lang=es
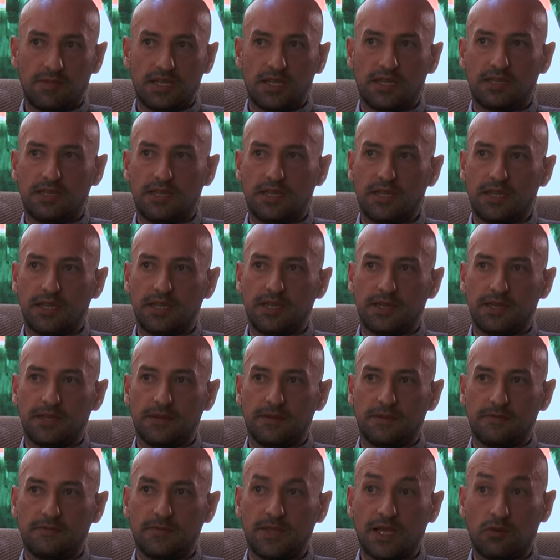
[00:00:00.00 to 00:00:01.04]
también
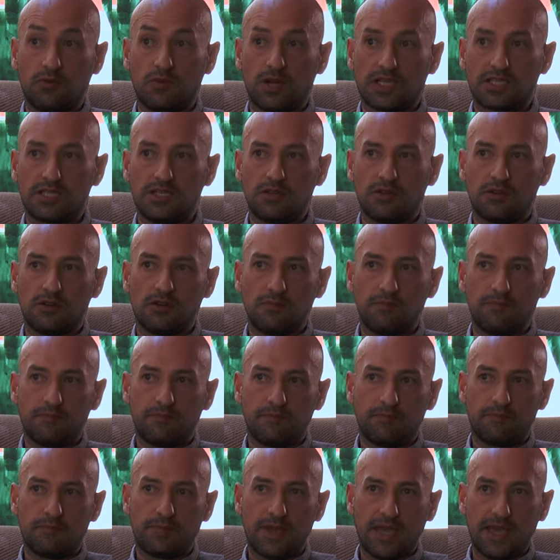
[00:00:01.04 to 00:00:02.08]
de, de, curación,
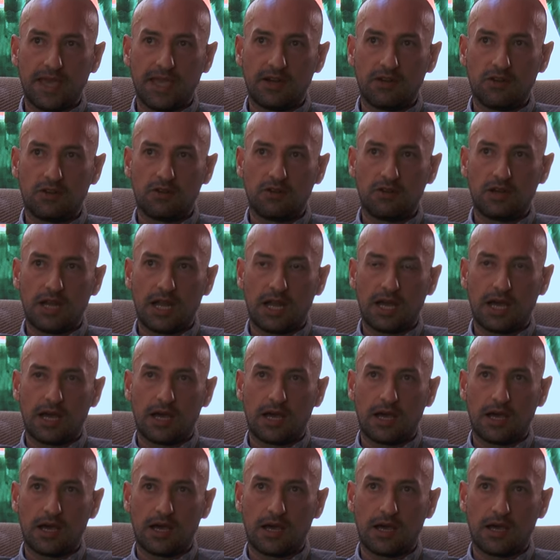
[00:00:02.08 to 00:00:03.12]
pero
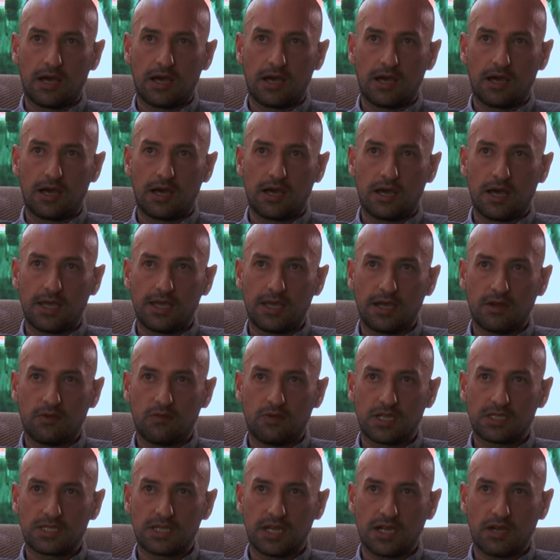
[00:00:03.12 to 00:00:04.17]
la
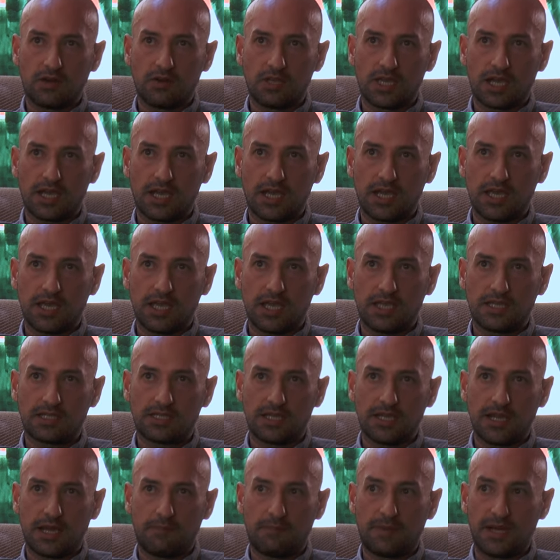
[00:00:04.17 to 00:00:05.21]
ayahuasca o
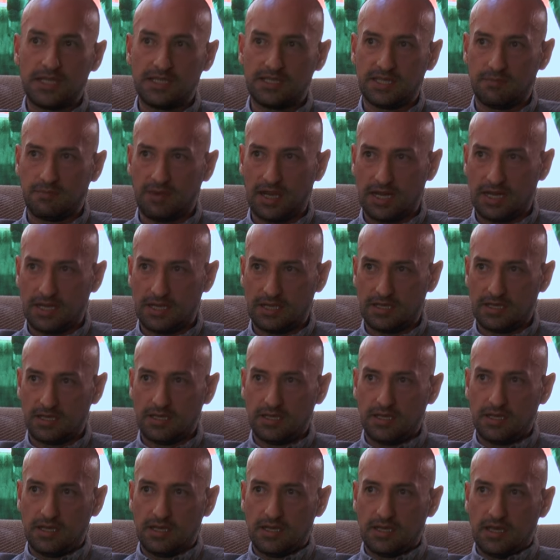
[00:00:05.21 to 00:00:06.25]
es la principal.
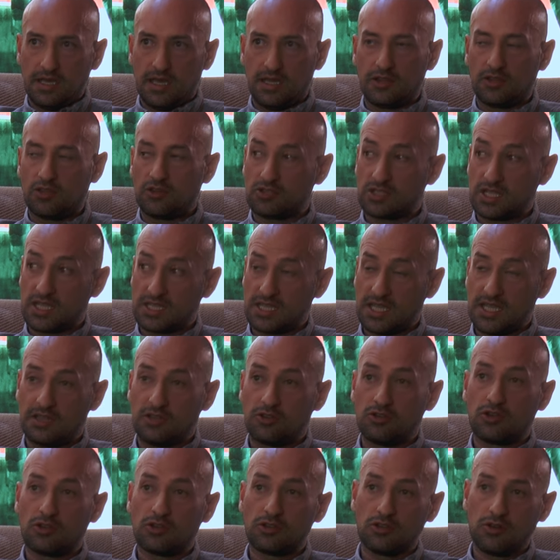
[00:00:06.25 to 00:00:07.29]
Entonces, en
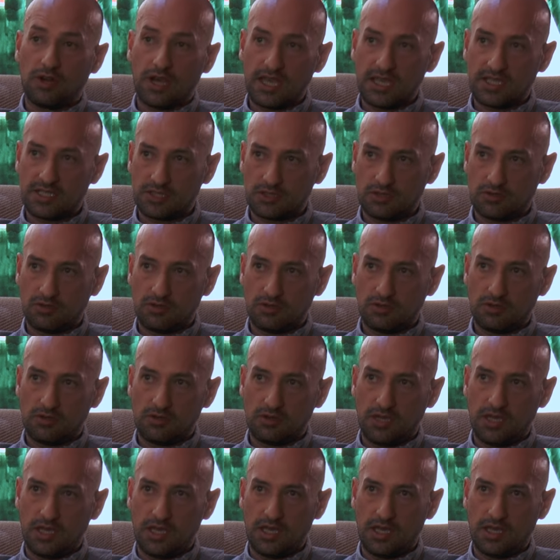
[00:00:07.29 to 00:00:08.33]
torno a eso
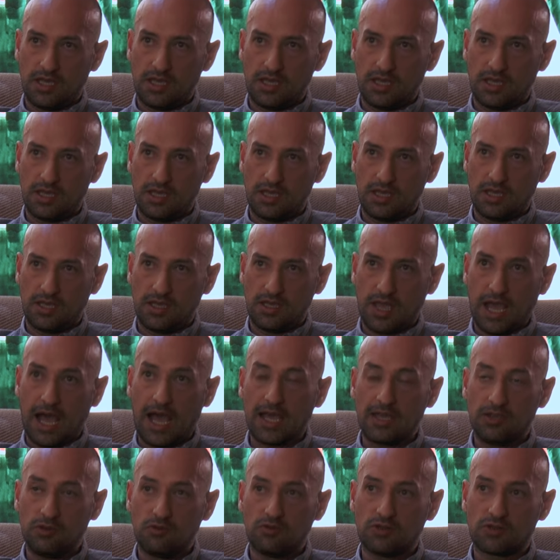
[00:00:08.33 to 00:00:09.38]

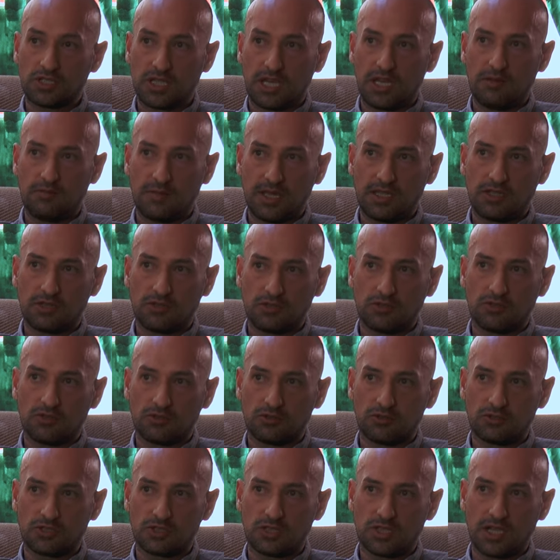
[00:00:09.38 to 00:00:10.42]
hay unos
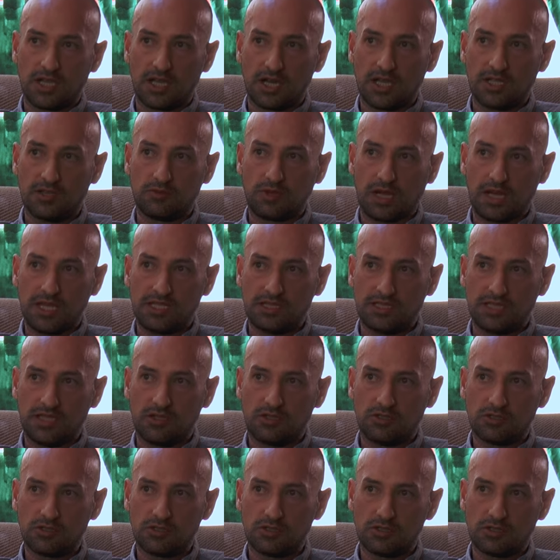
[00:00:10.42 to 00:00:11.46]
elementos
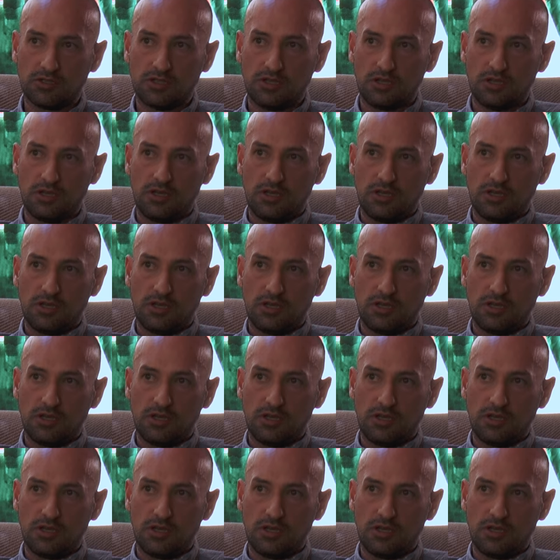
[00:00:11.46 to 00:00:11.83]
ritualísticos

++++

→ **About this exercise**
Set down the data above word for word, leaving every picture out.

→ **Written reply**
lang=es
[00:00:00.00 to 00:00:01.04]
también
[00:00:01.04 to 00:00:02.08]
de, de, curación,
[00:00:02.08 to 00:00:03.12]
pero
[00:00:03.12 to 00:00:04.17]
la
[00:00:04.17 to 00:00:05.21]
ayahuasca o
[00:00:05.21 to 00:00:06.25]
es la principal.
[00:00:06.25 to 00:00:07.29]
Entonces, en
[00:00:07.29 to 00:00:08.33]
torno a eso
[00:00:08.33 to 00:00:09.38]

[00:00:09.38 to 00:00:10.42]
hay unos
[00:00:10.42 to 00:00:11.46]
elementos
[00:00:11.46 to 00:00:11.83]
ritualísticos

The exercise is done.